Jul 9, 2009

Would you come to dinner? the husband asks. It'll be boys night out.

The next day we arrive at the top of a hill, climb up Victorian stairs, the front door opens, the husband steps back. The livingroom is a wealth of glass and, above a small, carefully flowered backyard, there is all the city, at 7:30 on a summer evening, fog slopping over Twin Peaks, all of downtown in photoshop and craquelure.

Drinks, nuts, more drinks, dinner, 'will you have another?', 'I will,' and then more life stories, still more anecdotes about children, about schools and summer houses, names dropped and picked up, the whole IT of establishing a perspective by which to accept each other. And everything is fine. The animals in the wall paintings, the carefully picked jazz, the faces of young boys at the table, the food itself, everything is safe and sound.

Later and later his wife arrives. Pretty, sensuously European, dark hair, with the gray just arriving, in cashmere and soft wool, layers of browns and deep reds, and very quiet at first. Small, watching eyes. Altogether like a French garden, like her garden, everything at a sharp angle and carefully laid out. She's been out for the evening, a married woman out for the evening by herself, which in her case seemed immediately dangerous, not that she might be harmed physically but that she might become lost emotionally.

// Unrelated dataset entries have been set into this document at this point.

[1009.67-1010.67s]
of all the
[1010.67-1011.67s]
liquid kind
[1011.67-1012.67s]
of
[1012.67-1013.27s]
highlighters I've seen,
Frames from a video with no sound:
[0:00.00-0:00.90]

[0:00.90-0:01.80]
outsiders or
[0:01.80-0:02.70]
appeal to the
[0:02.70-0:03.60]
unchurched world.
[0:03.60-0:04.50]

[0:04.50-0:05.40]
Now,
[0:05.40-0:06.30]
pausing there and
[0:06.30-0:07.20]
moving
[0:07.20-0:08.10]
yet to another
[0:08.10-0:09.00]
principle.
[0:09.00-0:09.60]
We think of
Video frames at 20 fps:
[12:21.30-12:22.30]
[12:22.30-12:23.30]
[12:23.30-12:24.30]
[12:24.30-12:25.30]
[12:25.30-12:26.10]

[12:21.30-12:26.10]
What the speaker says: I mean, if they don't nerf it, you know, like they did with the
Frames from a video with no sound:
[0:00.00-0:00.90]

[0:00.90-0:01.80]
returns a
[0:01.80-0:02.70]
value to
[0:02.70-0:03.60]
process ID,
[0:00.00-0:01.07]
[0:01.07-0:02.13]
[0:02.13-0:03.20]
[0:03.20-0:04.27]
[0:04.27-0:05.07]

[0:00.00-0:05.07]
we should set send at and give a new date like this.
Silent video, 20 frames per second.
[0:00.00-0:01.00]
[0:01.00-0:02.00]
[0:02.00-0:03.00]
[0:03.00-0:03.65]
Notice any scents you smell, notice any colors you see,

In passing, she leaves the word, Landmark.

You mean...

Yes, I think it was called EST. Yes?

Her husband knows very well: The old Werner, now in Indonesia, isn't he, and weren't there charges of financial impropriety and something else. A scandal. No one can remember.

Well how is Landmark? we ask.

It's actually very helpful. I have no baggage but it's interesting to hear others share.

Because, she goes on, I have no one to talk to. And not a coroner's trace of humor. He, she says, looking at her husband: he, doesn't like to communicate. He can't, it's beyond him. He smiles, responds. She, he says. And suddenly there's a triangulation, the guests have become unwitting therapists. He has a last word and did he say, 'well, all you can think about is sex.' Was that what he said? It could not have been. You wouldn't say such a thing in front of children, or in front of guests you hardly know. He could not have said that, it's what the guests heard, it's some problem, some association, they have.

People share things, she goes on, about themselves, it's often about their parents. But it's very brave. These people are really saying things....

The husband looks at us, rolling his eyes. She looks at us, rolling the wine in her glass. Everyone on quicksand, everyone about to be pulled under.